Mientras el público terminaba de acomodarse y por fin se callaba en sus butacas, Julián Vargas de Yuyachkani miraba, casi sin moverse, de un lado al otro de la sala de teatro. Algo iba a decir, claro. Pero entonces no sabíamos si lo haría a título personal o encarnando alguno de los personajes a los que durante tantas décadas había interpretado en el histórico grupo peruano. Todavía hoy, unos días después de haber asistido a la función, no tengo certeza acerca de cuál es el grado de ficción o de realidad presentes en este unipersonal –Vibraciones– que pudimos apreciar en el F.I.T. El Gesto Noble.
A lo mejor la dificultad de responder esta última cuestión habla en beneficio de la obra: una construcción tremendamente polisémica y deliberadamente fragmentaria que apunta a ese interregno donde no solo son difusas las fronteras entre el actor y el personaje, sino donde al artista le corresponde encarar las preguntas fundamentales de su quehacer: ¿qué relación hay entre su obra y su práctica vital? ¿Qué es aquello que lo impulsa a la creación, aun cuando lo lleve a los límites de su corporalidad? ¿Cómo construir una obra que logre representar su experiencia de artista y la de su comunidad? En Vibraciones no es una exageración afirmar que entre estas preguntas el artista se juega la vida.

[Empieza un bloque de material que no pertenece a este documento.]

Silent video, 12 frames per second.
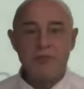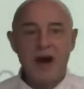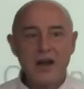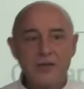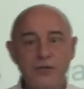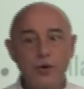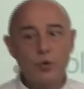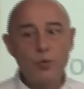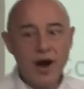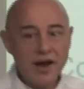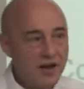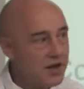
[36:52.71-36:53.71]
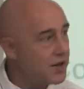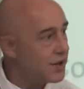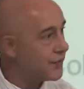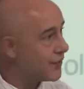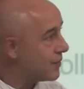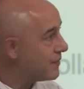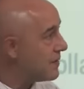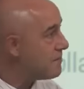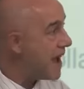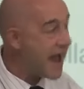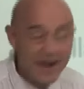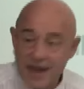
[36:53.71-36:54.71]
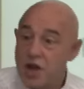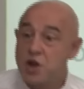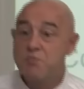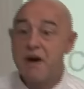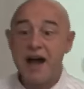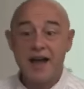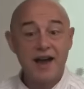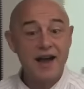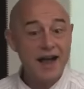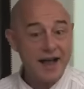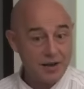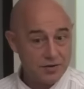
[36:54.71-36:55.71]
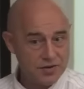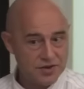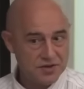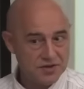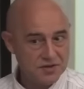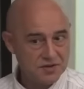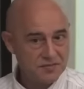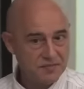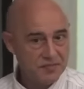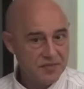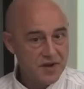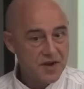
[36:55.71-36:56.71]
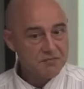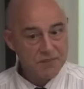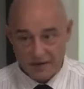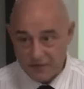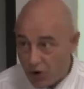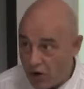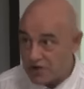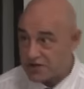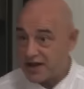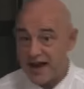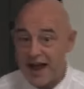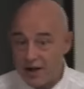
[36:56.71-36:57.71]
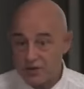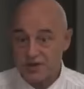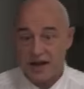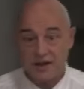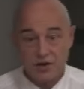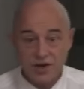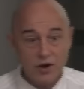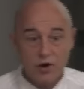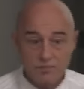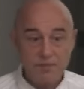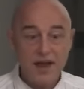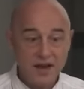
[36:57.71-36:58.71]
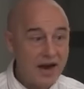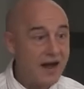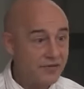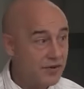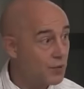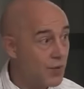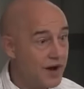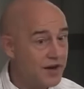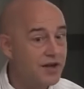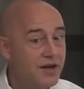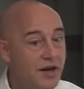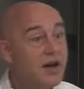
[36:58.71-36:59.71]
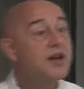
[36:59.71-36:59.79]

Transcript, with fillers: money for one year from the bank and you buy a house. But of course, the house, uh, you cannot pay in after one year.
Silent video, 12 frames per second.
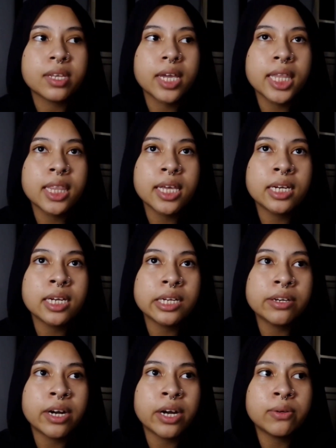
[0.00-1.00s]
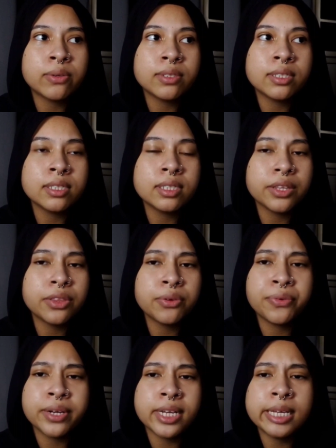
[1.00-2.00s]
And then around
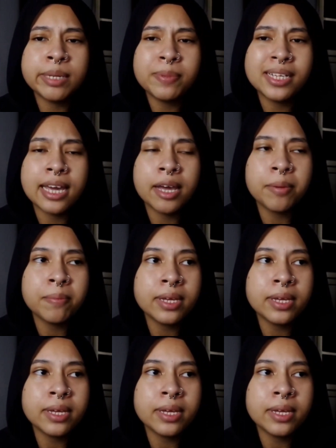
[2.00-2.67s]
3 p.m.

De hecho, los elementos formales y sustanciales de la obra son muy eficaces a la hora de mostrarnos a ese actor-músico-personaje arrojado sobre el mundo (la escena), enfrentado sin tregua a su propia identidad y a su oficio. Pensemos, por ejemplo, en que la desnudez de la escenografía, impactada apenas por unos pocos objetos, y la sencillez cotidiana de la vestimenta del actor, nos dan señales de un personaje abierto en su vulnerabilidad: cercano –por lo tanto– al espectador en cuyo fuero interno también se está representado el drama. Implicada en ese arrojo está toda la corporalidad del actor, tan natural y próxima en principio, pero que de pronto deviene instrumento de percusión y que no termina indemne –finaliza enrojecida y magullada– en su acto de crear cosas excepcionales y bellas.
Pero el ámbito de reflexión de Vibraciones, aunque parte de la intimidad del artista,excede lo puramente individual. La música percutida muchas veces en el propio cuerpo del actor nos habla de un recorrido vital extenso, pero, sobre todo, de un amplio acervo intercultural del que el artista hace acopio para crear y acaso para vivir. Convergen sonidos de África, América y Europa, enlazados sus símbolos culturales específicos con la experiencia propia del artista: la obra transita de la corrida de toros como metáfora de la supervivencia a la tradición andina del zorro de arriba y el zorro de abajo, y de ahí a la noche en que el gran actor del neorrealismo italiano Vittorio Gassman olvidó su parlamento. Y todos esos elementos constituyen esa racionalidad simbólica del artista.
Finalmente, Vibraciones con su descarnada verosimilitud interpela intensamente la propia experiencia vital del espectador, quien no solo constituye lazos imaginativos (empáticos) con el artista, sino que es provocado hasta la médula en sus propias angustias y en su historia individual. Este es el gran mérito de Vibraciones: la capacidad de trasladar a ese sujeto receptor (el espectador) el conflicto escénico. A este sujeto es al que le corresponde vivir, como diría Symborska, una función sin ensayo, un cuerpo sin prueba. En el patio de butacas, a lo largo de toda la función, me pregunté con la poeta: “De qué va la obra, debo adivinarlo sobre el escenario”.